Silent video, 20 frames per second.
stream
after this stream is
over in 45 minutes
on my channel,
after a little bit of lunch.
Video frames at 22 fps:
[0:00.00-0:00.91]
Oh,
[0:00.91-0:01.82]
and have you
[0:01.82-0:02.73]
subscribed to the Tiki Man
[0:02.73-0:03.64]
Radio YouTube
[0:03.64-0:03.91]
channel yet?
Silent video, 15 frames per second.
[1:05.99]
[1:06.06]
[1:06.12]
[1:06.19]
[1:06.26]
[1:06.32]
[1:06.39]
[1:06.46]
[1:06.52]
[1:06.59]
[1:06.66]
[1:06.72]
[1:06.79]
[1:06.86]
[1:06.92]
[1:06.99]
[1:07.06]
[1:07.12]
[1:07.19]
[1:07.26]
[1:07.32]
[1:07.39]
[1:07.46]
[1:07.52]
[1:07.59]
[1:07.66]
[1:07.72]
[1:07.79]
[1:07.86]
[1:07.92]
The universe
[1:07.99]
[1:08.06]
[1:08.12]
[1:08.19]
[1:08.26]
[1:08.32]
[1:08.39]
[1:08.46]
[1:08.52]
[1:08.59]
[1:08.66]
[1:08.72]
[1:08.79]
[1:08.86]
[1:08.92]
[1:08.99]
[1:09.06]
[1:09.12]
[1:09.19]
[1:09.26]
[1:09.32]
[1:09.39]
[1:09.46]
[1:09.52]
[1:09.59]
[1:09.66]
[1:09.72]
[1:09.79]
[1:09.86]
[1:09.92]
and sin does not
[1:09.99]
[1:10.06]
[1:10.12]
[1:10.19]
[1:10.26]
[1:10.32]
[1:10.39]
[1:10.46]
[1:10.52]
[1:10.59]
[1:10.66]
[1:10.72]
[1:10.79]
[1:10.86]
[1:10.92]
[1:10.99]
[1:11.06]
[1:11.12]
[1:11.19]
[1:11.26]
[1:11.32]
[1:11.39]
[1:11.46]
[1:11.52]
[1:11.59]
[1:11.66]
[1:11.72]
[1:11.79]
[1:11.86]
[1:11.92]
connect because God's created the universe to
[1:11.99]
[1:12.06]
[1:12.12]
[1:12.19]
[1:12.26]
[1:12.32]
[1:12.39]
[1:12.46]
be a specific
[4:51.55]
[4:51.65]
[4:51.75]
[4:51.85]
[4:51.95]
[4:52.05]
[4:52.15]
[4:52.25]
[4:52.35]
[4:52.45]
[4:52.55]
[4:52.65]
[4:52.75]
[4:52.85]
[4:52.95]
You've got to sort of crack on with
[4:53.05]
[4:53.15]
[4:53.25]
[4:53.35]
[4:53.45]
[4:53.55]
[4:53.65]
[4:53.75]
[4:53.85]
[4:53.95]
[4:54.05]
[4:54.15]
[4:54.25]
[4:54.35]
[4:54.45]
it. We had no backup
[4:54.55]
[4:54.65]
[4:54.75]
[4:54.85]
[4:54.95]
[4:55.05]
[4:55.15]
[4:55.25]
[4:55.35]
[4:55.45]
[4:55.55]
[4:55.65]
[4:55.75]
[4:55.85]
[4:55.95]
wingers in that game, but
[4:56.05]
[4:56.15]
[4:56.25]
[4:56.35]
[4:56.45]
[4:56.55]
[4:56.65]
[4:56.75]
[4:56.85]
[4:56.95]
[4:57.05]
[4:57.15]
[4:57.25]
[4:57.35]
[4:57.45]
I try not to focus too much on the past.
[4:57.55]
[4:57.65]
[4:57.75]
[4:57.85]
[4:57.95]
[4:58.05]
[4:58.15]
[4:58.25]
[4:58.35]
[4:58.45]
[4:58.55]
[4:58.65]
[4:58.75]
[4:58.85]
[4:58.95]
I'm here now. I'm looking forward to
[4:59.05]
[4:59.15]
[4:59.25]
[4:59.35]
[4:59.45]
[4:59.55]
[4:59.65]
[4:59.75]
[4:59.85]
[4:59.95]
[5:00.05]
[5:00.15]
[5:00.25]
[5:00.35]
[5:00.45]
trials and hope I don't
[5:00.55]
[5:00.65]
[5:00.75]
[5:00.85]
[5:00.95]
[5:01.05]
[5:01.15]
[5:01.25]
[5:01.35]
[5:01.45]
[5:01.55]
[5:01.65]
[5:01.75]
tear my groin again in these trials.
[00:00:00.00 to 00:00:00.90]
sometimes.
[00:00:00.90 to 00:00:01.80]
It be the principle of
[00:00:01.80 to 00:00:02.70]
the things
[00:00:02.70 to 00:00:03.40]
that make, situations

Work task: Once more, set down the full listing, verbatim.

Solution to this exercise:
Silent video, 20 frames per second.
stream
after this stream is
over in 45 minutes
on my channel,
after a little bit of lunch.
Video frames at 22 fps:
[0:00.00-0:00.91]
Oh,
[0:00.91-0:01.82]
and have you
[0:01.82-0:02.73]
subscribed to the Tiki Man
[0:02.73-0:03.64]
Radio YouTube
[0:03.64-0:03.91]
channel yet?
Silent video, 15 frames per second.
[1:05.99]
[1:06.06]
[1:06.12]
[1:06.19]
[1:06.26]
[1:06.32]
[1:06.39]
[1:06.46]
[1:06.52]
[1:06.59]
[1:06.66]
[1:06.72]
[1:06.79]
[1:06.86]
[1:06.92]
[1:06.99]
[1:07.06]
[1:07.12]
[1:07.19]
[1:07.26]
[1:07.32]
[1:07.39]
[1:07.46]
[1:07.52]
[1:07.59]
[1:07.66]
[1:07.72]
[1:07.79]
[1:07.86]
[1:07.92]
The universe
[1:07.99]
[1:08.06]
[1:08.12]
[1:08.19]
[1:08.26]
[1:08.32]
[1:08.39]
[1:08.46]
[1:08.52]
[1:08.59]
[1:08.66]
[1:08.72]
[1:08.79]
[1:08.86]
[1:08.92]
[1:08.99]
[1:09.06]
[1:09.12]
[1:09.19]
[1:09.26]
[1:09.32]
[1:09.39]
[1:09.46]
[1:09.52]
[1:09.59]
[1:09.66]
[1:09.72]
[1:09.79]
[1:09.86]
[1:09.92]
and sin does not
[1:09.99]
[1:10.06]
[1:10.12]
[1:10.19]
[1:10.26]
[1:10.32]
[1:10.39]
[1:10.46]
[1:10.52]
[1:10.59]
[1:10.66]
[1:10.72]
[1:10.79]
[1:10.86]
[1:10.92]
[1:10.99]
[1:11.06]
[1:11.12]
[1:11.19]
[1:11.26]
[1:11.32]
[1:11.39]
[1:11.46]
[1:11.52]
[1:11.59]
[1:11.66]
[1:11.72]
[1:11.79]
[1:11.86]
[1:11.92]
connect because God's created the universe to
[1:11.99]
[1:12.06]
[1:12.12]
[1:12.19]
[1:12.26]
[1:12.32]
[1:12.39]
[1:12.46]
be a specific
[4:51.55]
[4:51.65]
[4:51.75]
[4:51.85]
[4:51.95]
[4:52.05]
[4:52.15]
[4:52.25]
[4:52.35]
[4:52.45]
[4:52.55]
[4:52.65]
[4:52.75]
[4:52.85]
[4:52.95]
You've got to sort of crack on with
[4:53.05]
[4:53.15]
[4:53.25]
[4:53.35]
[4:53.45]
[4:53.55]
[4:53.65]
[4:53.75]
[4:53.85]
[4:53.95]
[4:54.05]
[4:54.15]
[4:54.25]
[4:54.35]
[4:54.45]
it. We had no backup
[4:54.55]
[4:54.65]
[4:54.75]
[4:54.85]
[4:54.95]
[4:55.05]
[4:55.15]
[4:55.25]
[4:55.35]
[4:55.45]
[4:55.55]
[4:55.65]
[4:55.75]
[4:55.85]
[4:55.95]
wingers in that game, but
[4:56.05]
[4:56.15]
[4:56.25]
[4:56.35]
[4:56.45]
[4:56.55]
[4:56.65]
[4:56.75]
[4:56.85]
[4:56.95]
[4:57.05]
[4:57.15]
[4:57.25]
[4:57.35]
[4:57.45]
I try not to focus too much on the past.
[4:57.55]
[4:57.65]
[4:57.75]
[4:57.85]
[4:57.95]
[4:58.05]
[4:58.15]
[4:58.25]
[4:58.35]
[4:58.45]
[4:58.55]
[4:58.65]
[4:58.75]
[4:58.85]
[4:58.95]
I'm here now. I'm looking forward to
[4:59.05]
[4:59.15]
[4:59.25]
[4:59.35]
[4:59.45]
[4:59.55]
[4:59.65]
[4:59.75]
[4:59.85]
[4:59.95]
[5:00.05]
[5:00.15]
[5:00.25]
[5:00.35]
[5:00.45]
trials and hope I don't
[5:00.55]
[5:00.65]
[5:00.75]
[5:00.85]
[5:00.95]
[5:01.05]
[5:01.15]
[5:01.25]
[5:01.35]
[5:01.45]
[5:01.55]
[5:01.65]
[5:01.75]
tear my groin again in these trials.
[00:00:00.00 to 00:00:00.90]
sometimes.
[00:00:00.90 to 00:00:01.80]
It be the principle of
[00:00:01.80 to 00:00:02.70]
the things
[00:00:02.70 to 00:00:03.40]
that make, situations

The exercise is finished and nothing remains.